Scientific Organization > Plenary speakers

 Picture Edy

Etienne Danchin is Emeritus CNRS Research Director at EDB (Évolution & Diversité Biologique), Université de Toulouse, France.

Etienne Danchin, a former director of the EDB lab in Toulouse, co-founded and still co-leads the LabEx TULIP (2011-2019) unifying 4 laboratories on infra-individual processes (molecular biology, physiology, development, plant-microbe interactions) with 3 labs on supra-individual processes (behavioural ecology, population biology, community and ecosystem, evolution). He published 130 scientific papers, as well as textbooks in behavioural ecology in Portuguese, French and English. He advocates the necessity to integrate non-genetic inheritance into a synthetic theory of evolution, which he dubbed "Inclusive Evolutionary Synthesis". He more specifically focuses on the role of epigenetic inheritance in evolution and provided experimental evidence for mechanisms of cultural inheritance in Drosophila melanogaster. His ultimate scientific goal is to help promoting the Inclusive Evolutionary Synthesis generalising the mainstream Modern Synthesis of Evolution. More information.

Abstract:

Rethinking heredity to promote the Inclusive Evolutionary Synthesis. Implications for medical and human sciences
Heredity can be defined as patterns of parent-offspring resemblance. It is a major factor of evolution by natural selection or drift. Today there is a strong tendency to reduce heredity to the sole transmission of the DNA sequence. However, in the last 40 years, and particularly so since the turn of the millennium, evidence has been accruing that parent-offspring resemblance also rests on other types of information that are not encoded in the DNA sequence ie that are not encoded into genes.

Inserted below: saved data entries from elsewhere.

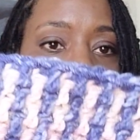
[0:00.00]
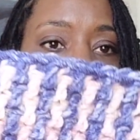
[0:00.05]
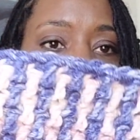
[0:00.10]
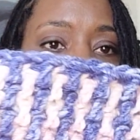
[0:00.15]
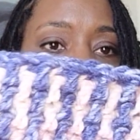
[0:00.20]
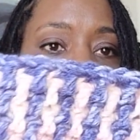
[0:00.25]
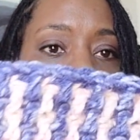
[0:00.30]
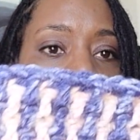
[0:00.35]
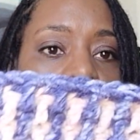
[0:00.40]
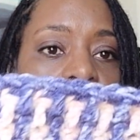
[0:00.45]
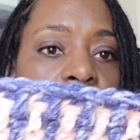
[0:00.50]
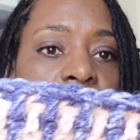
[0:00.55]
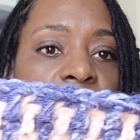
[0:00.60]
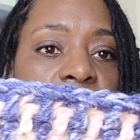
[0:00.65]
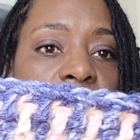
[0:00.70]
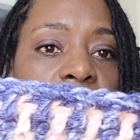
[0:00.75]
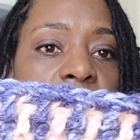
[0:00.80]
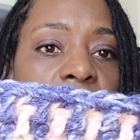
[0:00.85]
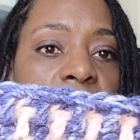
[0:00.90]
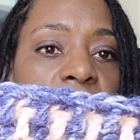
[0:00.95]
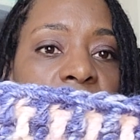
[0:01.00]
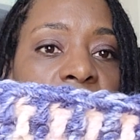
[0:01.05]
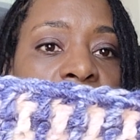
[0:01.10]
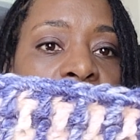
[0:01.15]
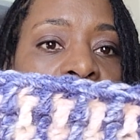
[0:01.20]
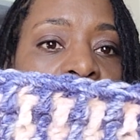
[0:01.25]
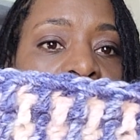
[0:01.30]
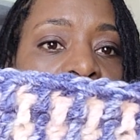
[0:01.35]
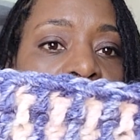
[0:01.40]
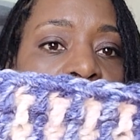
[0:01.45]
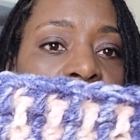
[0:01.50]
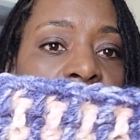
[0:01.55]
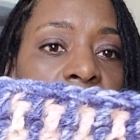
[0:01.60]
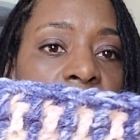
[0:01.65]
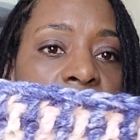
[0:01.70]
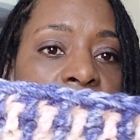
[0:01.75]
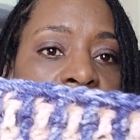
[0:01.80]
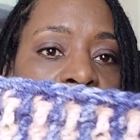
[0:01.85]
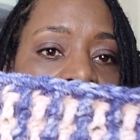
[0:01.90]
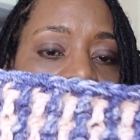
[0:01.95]
pink. I don't know if you can see it
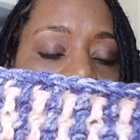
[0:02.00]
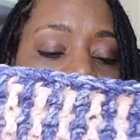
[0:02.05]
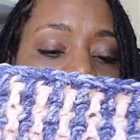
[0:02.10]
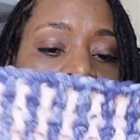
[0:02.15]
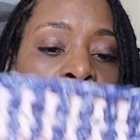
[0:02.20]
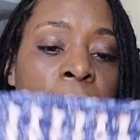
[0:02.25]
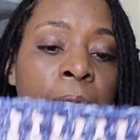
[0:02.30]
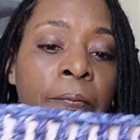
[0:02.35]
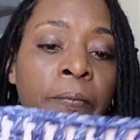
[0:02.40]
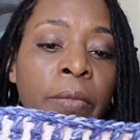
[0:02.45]
in here.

In effect, DNA sequence information is discovered as being far from being able to explain the whole complexity of life. Ironically this challenging of the mainstream vision resulted from the very success of that approach as it is the fantastic development of DNA sequencing technologies that revealed the limits of a sequence-only vision of life. After a few definitions, I will present two diagrams to help better understanding inheritance. I will then develop 2 general examples of non-genetic inheritance (and allude to a third one that will be developed in a talk by Sabine Nöebel) to illustrate the subtlety of the underlying mechanisms, as well as the fact that it is pervasive. I will then shortly present some of the consequences of the inclusive vision of inheritance in human sciences, mainly in medical and social sciences. I will finish by sketching a way of unifying these elements into what I call an 'Inclusive Evolutionary Synthesis' (IES) that would generalise the modern synthesis of evolution, with the ambition of encompassing all dimensions of heredity, be they genetic or non-genetic. IES thus does not contradict the modern Synthesis of evolution but rather generalizes it with the ambition to better capture all the complexity of life.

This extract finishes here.